YuanGongND / cav-mae

Code and Pretrained Models for ICLR 2023 Paper "Contrastive Audio-Visual Masked Autoencoder".
BSD 2-Clause "Simplified" License
214 stars 20 forks source link

Error when loading the CAV-MAE model #1

Open pelegshilo opened 1 year ago

pelegshilo commented 1 year ago

Hello,

I am trying to fine-tune CAV-MAE for an audio classification task, and I loaded the model according to the provided snippet. However, when I do so I get the following error:

`--------------------------------------------------------------------------- TypeError Traceback (most recent call last) /tmp/ipykernel_27/285712233.py in 4 audio_model = CAVMAE(audio_length=1024, 5 modality_specific_depth=11, ----> 6 norm_pix_loss=True, tr_pos=False) 7 8 mdl_weight = torch.load(model_path, map_location=CFG.device)

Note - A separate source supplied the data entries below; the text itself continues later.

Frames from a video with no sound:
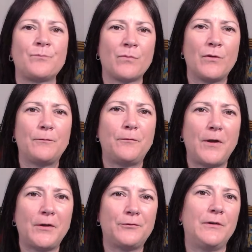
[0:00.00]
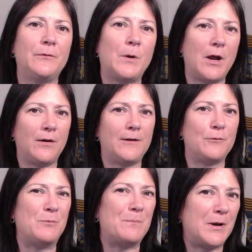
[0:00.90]
The first reason why
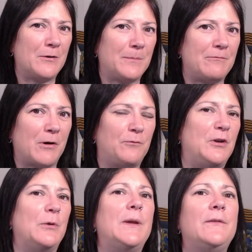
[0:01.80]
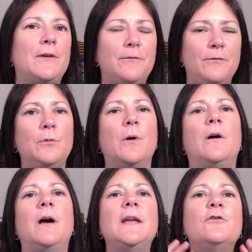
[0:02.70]
GoHighLevel might not be right for you is if you
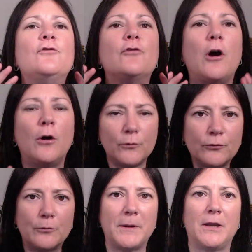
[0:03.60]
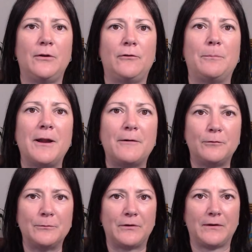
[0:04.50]
are a total beginner to
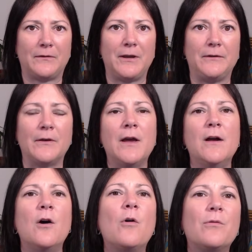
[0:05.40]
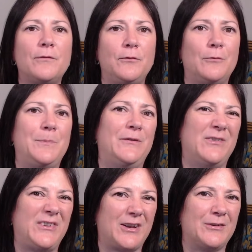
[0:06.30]
platforms like these, or if you're a bit of
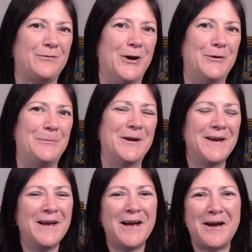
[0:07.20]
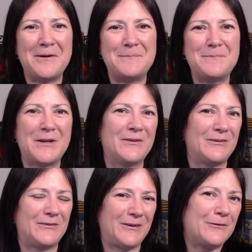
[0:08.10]
a technophobe,
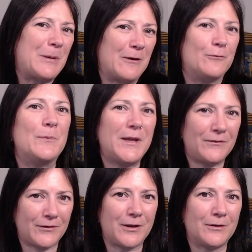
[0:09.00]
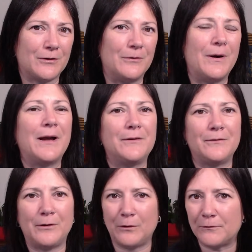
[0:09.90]
because this platform is technical
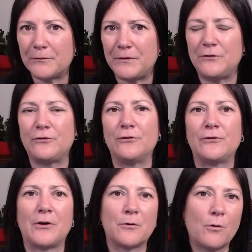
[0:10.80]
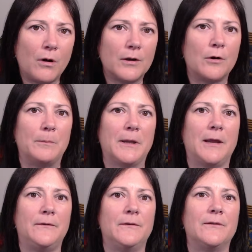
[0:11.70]
and a lot of the features are quite
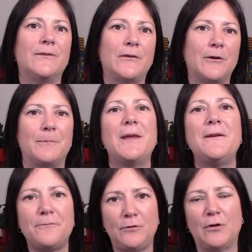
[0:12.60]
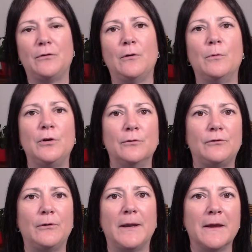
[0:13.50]
complicated to set up if you don't know what you're
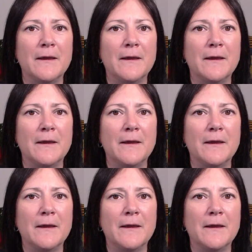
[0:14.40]
doing.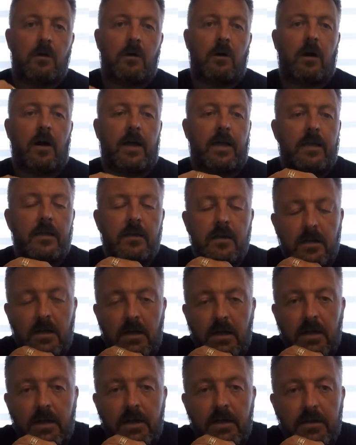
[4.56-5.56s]
Hi
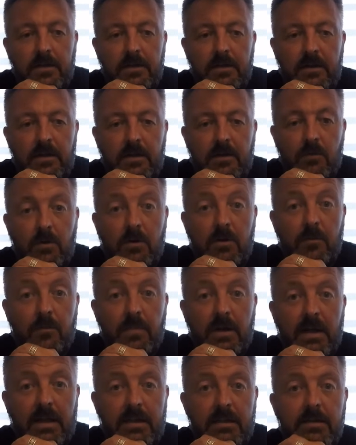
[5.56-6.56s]
and uh, welcome
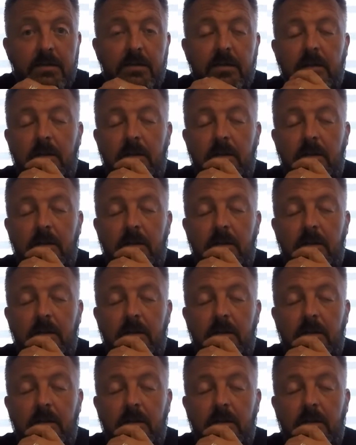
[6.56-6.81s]
back.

/kaggle/working/cav-mae/src/models/cav_mae.py in init(self, img_size, audio_length, patch_size, in_chans, embed_dim, modality_specific_depth, num_heads, decoder_embed_dim, decoder_depth, decoder_num_heads, mlp_ratio, norm_layer, norm_pix_loss, tr_pos) 93 94 # audio-branch ---> 95 self.blocks_a = nn.ModuleList([Block(embed_dim, num_heads, mlp_ratio, qkv_bias=True, qk_scale=None, norm_layer=norm_layer) for i in range(modality_specific_depth)]) 96 # visual-branch 97 self.blocks_v = nn.ModuleList([Block(embed_dim, num_heads, mlp_ratio, qkv_bias=True, qk_scale=None, norm_layer=norm_layer) for i in range(modality_specific_depth)])

/kaggle/working/cav-mae/src/models/cav_mae.py in (.0) 93 94 # audio-branch ---> 95 self.blocks_a = nn.ModuleList([Block(embed_dim, num_heads, mlp_ratio, qkv_bias=True, qk_scale=None, norm_layer=norm_layer) for i in range(modality_specific_depth)]) 96 # visual-branch 97 self.blocks_v = nn.ModuleList([Block(embed_dim, num_heads, mlp_ratio, qkv_bias=True, qk_scale=None, norm_layer=norm_layer) for i in range(modality_specific_depth)])

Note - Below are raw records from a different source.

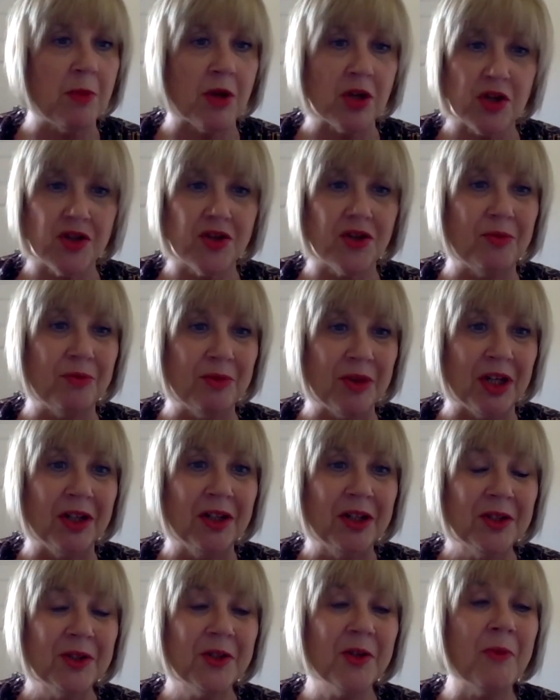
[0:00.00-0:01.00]
much sooner
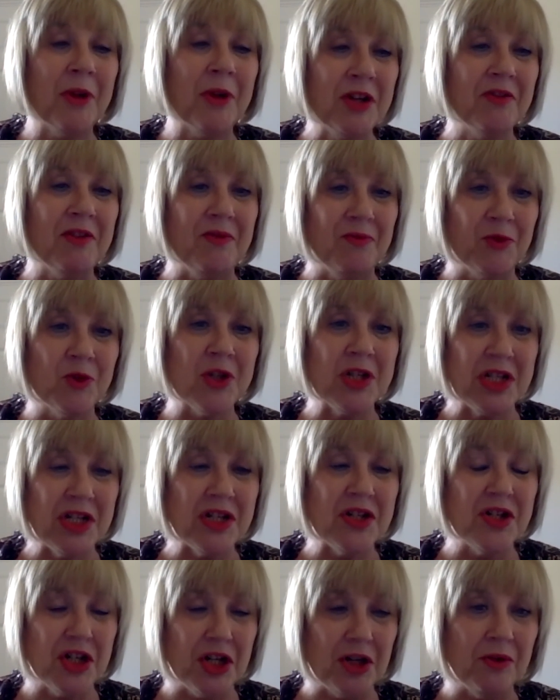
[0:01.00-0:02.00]
than when your invoice
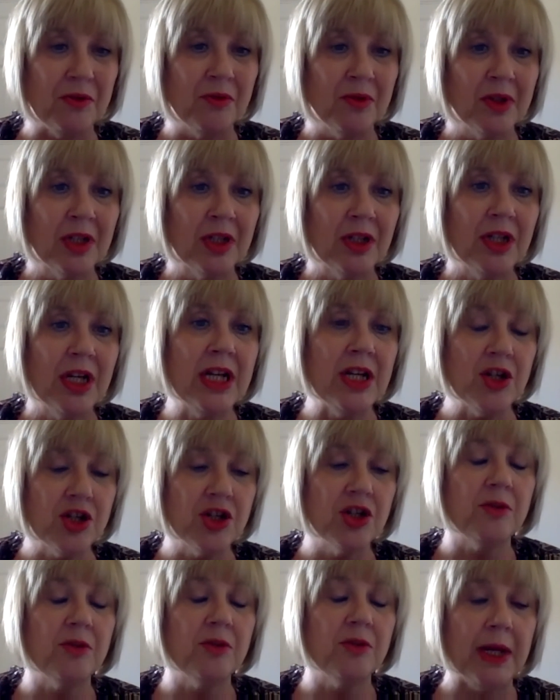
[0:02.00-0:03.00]
is due. It
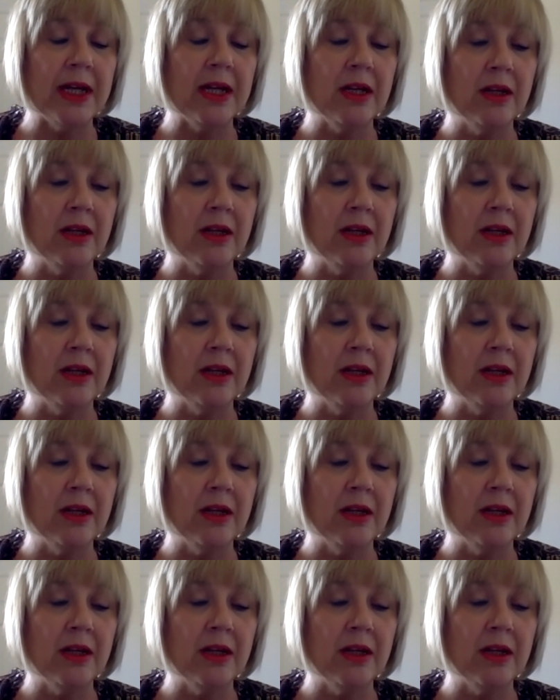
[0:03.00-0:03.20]
should be,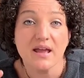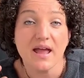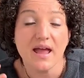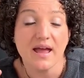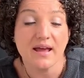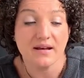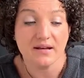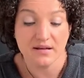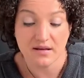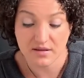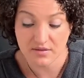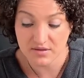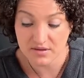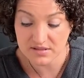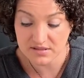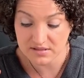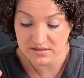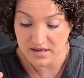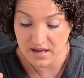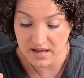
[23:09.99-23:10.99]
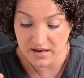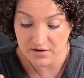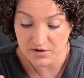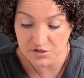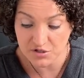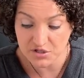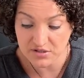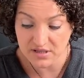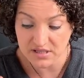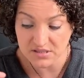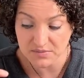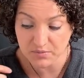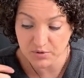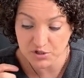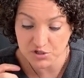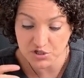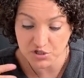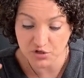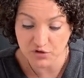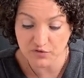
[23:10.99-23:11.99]
and this energy that's
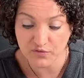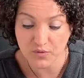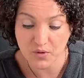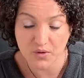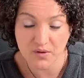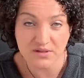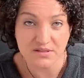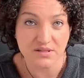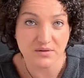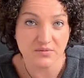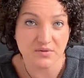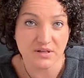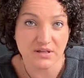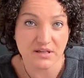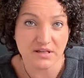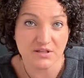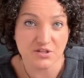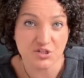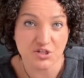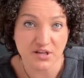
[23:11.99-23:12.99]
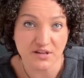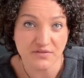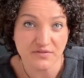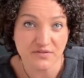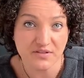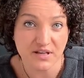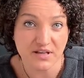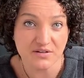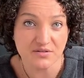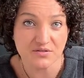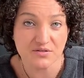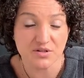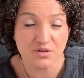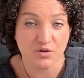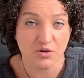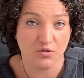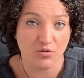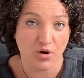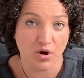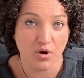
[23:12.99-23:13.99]
pushing you forward to really shift and to
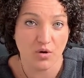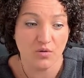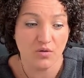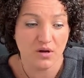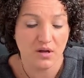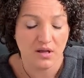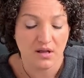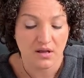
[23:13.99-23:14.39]
grow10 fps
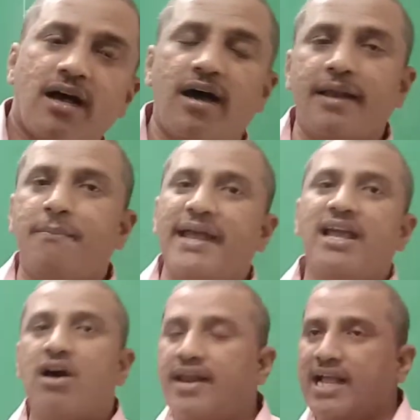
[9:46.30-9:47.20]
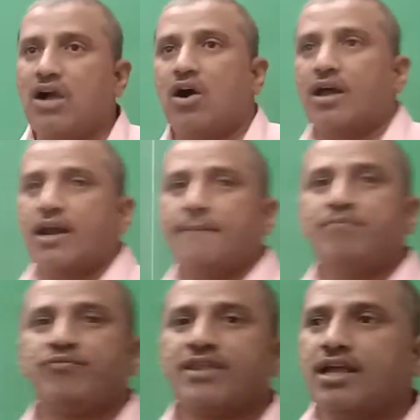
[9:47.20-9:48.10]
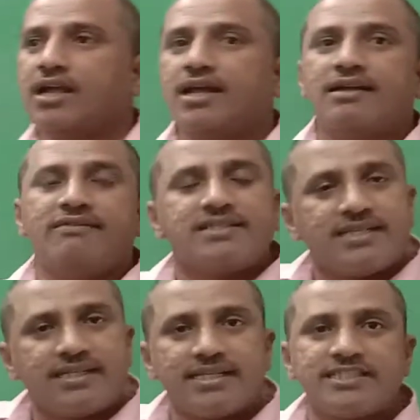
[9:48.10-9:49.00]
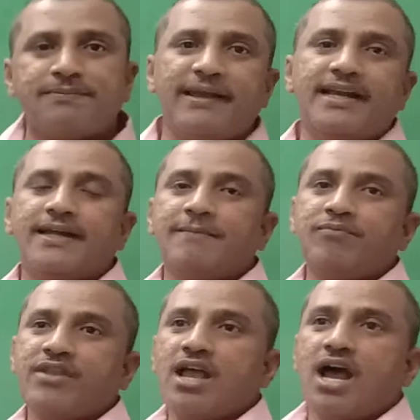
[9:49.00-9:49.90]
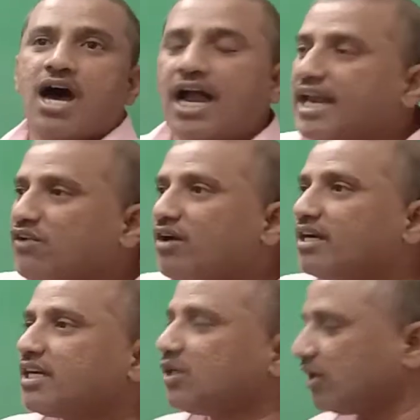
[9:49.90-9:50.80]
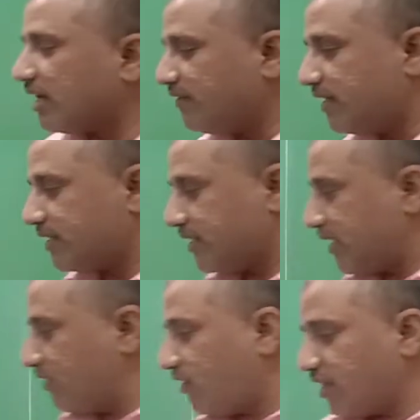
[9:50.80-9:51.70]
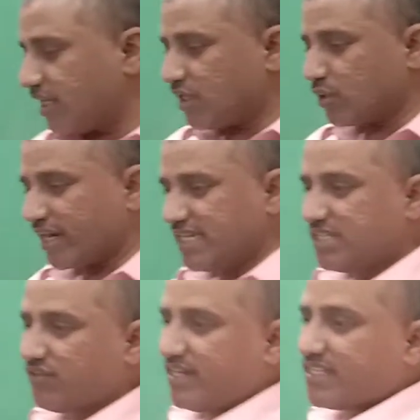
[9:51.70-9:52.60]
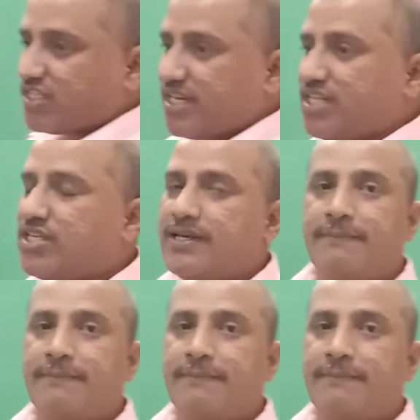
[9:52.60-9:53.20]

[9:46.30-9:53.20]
on a bike or a car with certain speed and you wanted to reach your destination.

/kaggle/working/cav-mae/src/models/cav_mae.py in init(self, dim, num_heads, mlp_ratio, qkv_bias, qk_scale, drop, attn_drop, drop_path, act_layer, norm_layer) 41 self.norm1_v = norm_layer(dim) 42 self.attn = Attention( ---> 43 dim, num_heads=num_heads, qkv_bias=qkv_bias, qk_scale=qk_scale, attn_drop=attn_drop, proj_drop=drop) 44 # NOTE: drop path for stochastic depth, we shall see if this is better than dropout here 45 self.drop_path = DropPath(drop_path) if drop_path > 0. else nn.Identity()

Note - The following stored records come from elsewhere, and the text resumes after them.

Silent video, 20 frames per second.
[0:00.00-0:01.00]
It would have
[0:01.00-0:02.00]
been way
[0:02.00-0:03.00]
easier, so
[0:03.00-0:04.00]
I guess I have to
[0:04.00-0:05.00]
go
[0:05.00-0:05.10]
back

TypeError: init() got an unexpected keyword argument 'qk_scale'`

I get a similar error when trying to load the CAV-MAE-FT model for AudioSet.

YuanGongND commented 1 year ago

The bug is due to your Attention class being different from ours. Please check your timm package version, it should be timm==0.4.5.

-Yuan

YuanGongND commented 1 year ago

To do so, use

import timm
print(timm.__version__)

The easiest way to reproduce this repo is to install the same environment with us, we provide the package list at https://github.com/YuanGongND/cav-mae/blob/master/requirements_a5.txt.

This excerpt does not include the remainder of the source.